*Exercise details*
Drop the pictures; give again exactly the lines from the one holding "[00:04:18.30]" through the end of the data.

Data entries
=== Section Start ===

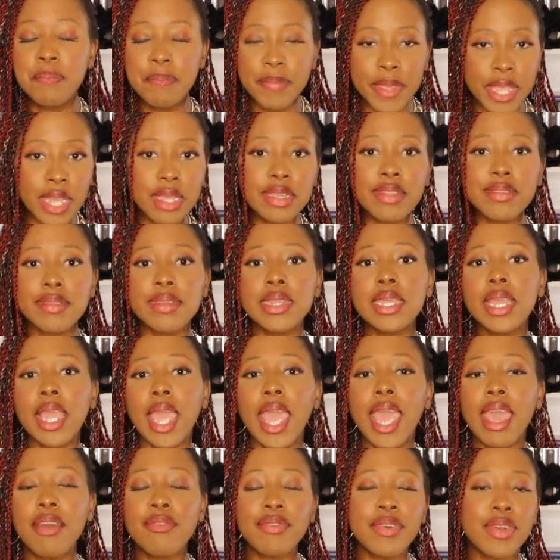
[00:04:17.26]
biggest
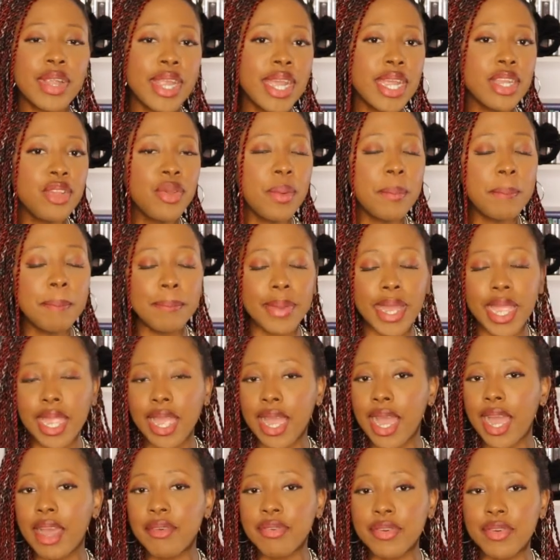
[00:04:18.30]
thing ever, and you
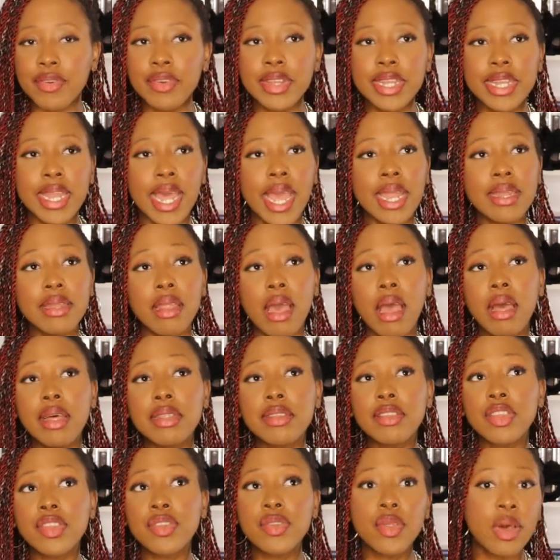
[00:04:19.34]
might have heard that
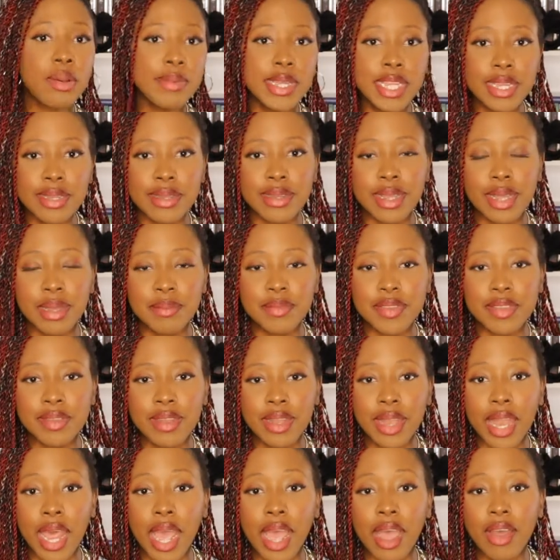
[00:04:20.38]
so many
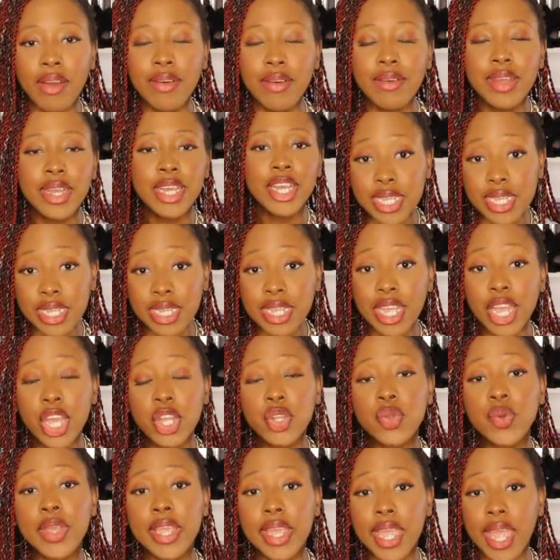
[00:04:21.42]
times now. Key
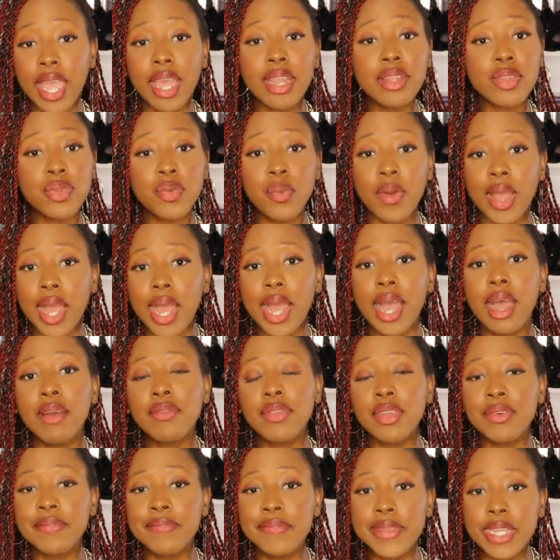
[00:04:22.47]
to get to
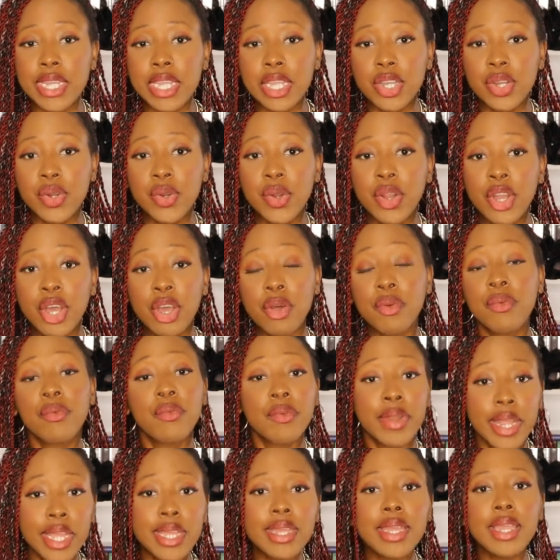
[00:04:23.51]
have your video
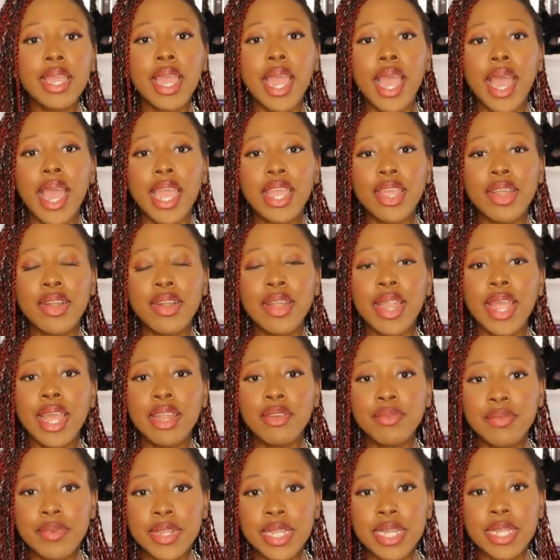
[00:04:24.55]
ranking higher
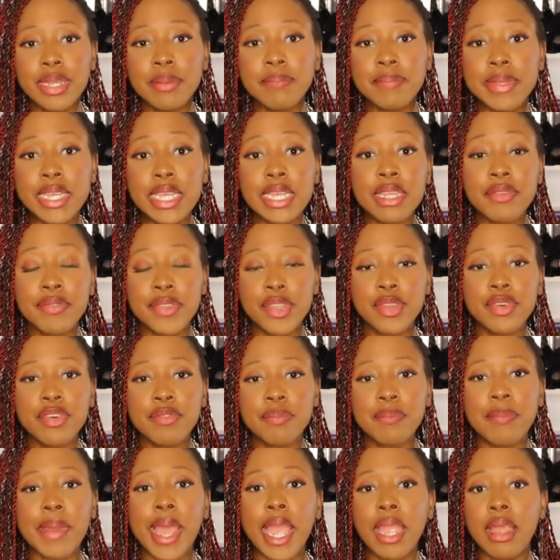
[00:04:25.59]
and really being
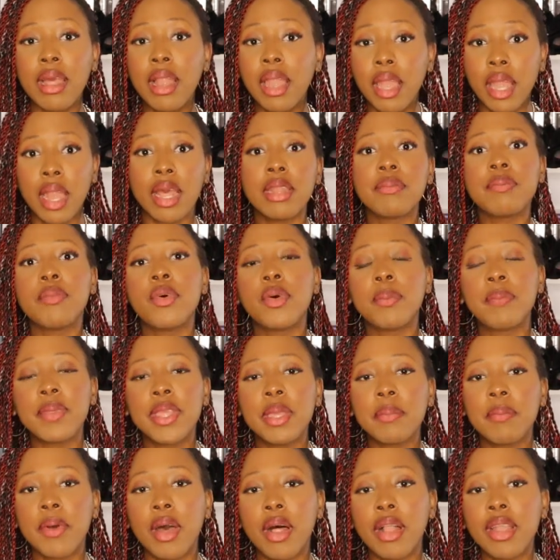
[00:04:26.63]
viewed by a lot more
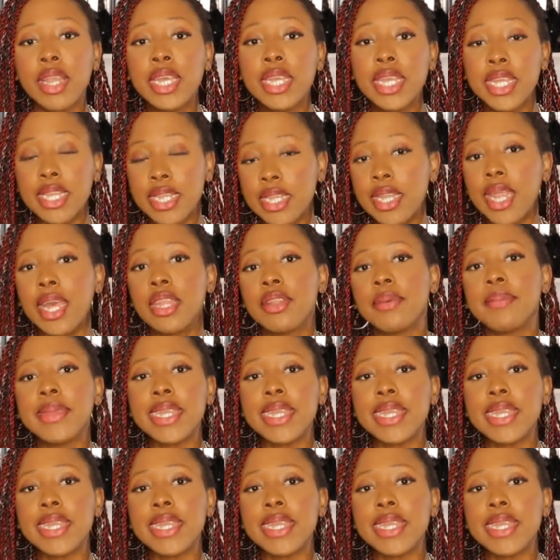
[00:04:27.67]
people than at the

=== Section End ===

*Problem solution*
[00:04:18.30]
thing ever, and you
[00:04:19.34]
might have heard that
[00:04:20.38]
so many
[00:04:21.42]
times now. Key
[00:04:22.47]
to get to
[00:04:23.51]
have your video
[00:04:24.55]
ranking higher
[00:04:25.59]
and really being
[00:04:26.63]
viewed by a lot more
[00:04:27.67]
people than at the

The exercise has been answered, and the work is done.